<<<<

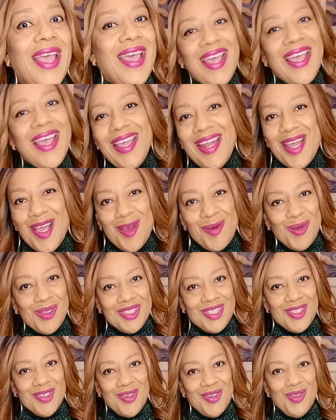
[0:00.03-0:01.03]
Hey now,
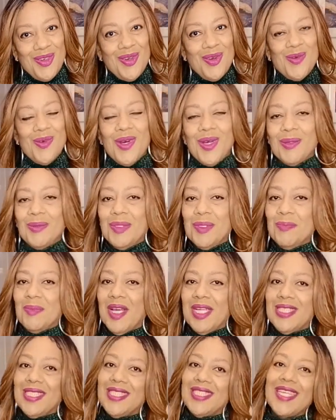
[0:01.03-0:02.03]
what's going on? Welcome to
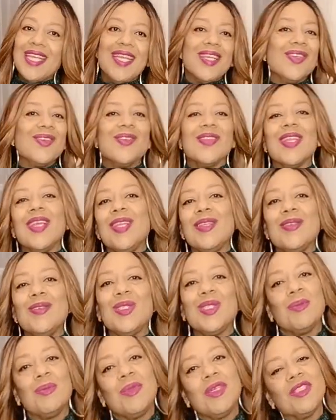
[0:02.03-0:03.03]
my channel. Thank you
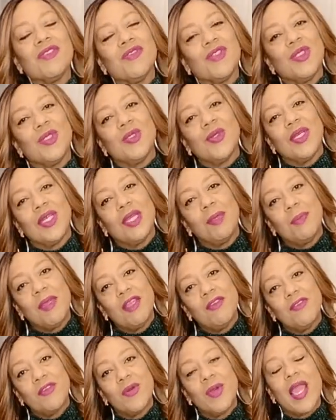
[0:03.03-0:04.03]
so much for joining
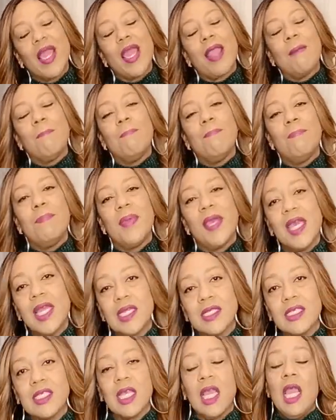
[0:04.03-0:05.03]
me for a
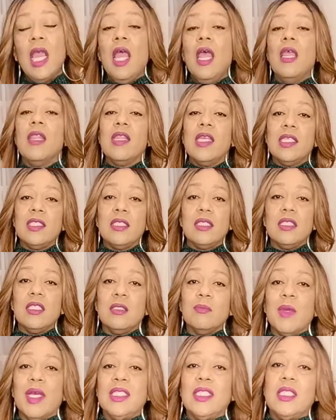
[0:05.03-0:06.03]
bit. This
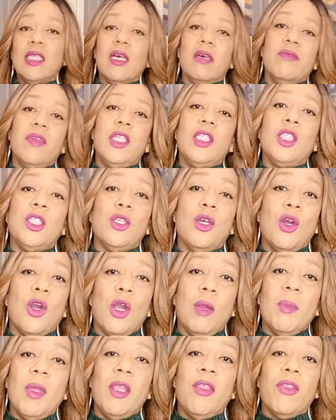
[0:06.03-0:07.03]
is my Salvation
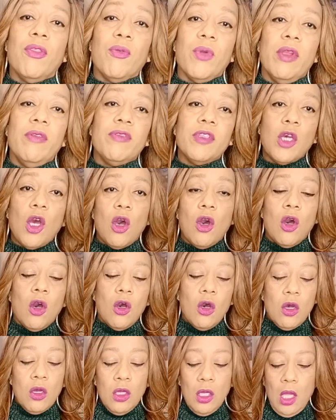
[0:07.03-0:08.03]
Army thrift
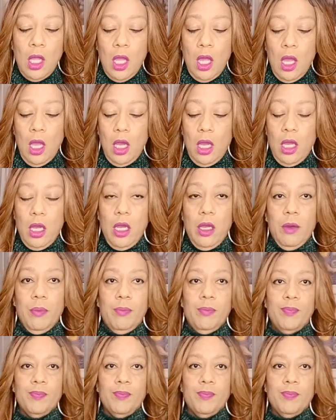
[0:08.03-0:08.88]
haul. You're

>>>>

• [Instructions to follow]: If a record holds a picture, leave the picture out, but copy everything else exactly.

• [Your response]:
[0:00.03-0:01.03]
Hey now,
[0:01.03-0:02.03]
what's going on? Welcome to
[0:02.03-0:03.03]
my channel. Thank you
[0:03.03-0:04.03]
so much for joining
[0:04.03-0:05.03]
me for a
[0:05.03-0:06.03]
bit. This
[0:06.03-0:07.03]
is my Salvation
[0:07.03-0:08.03]
Army thrift
[0:08.03-0:08.88]
haul. You're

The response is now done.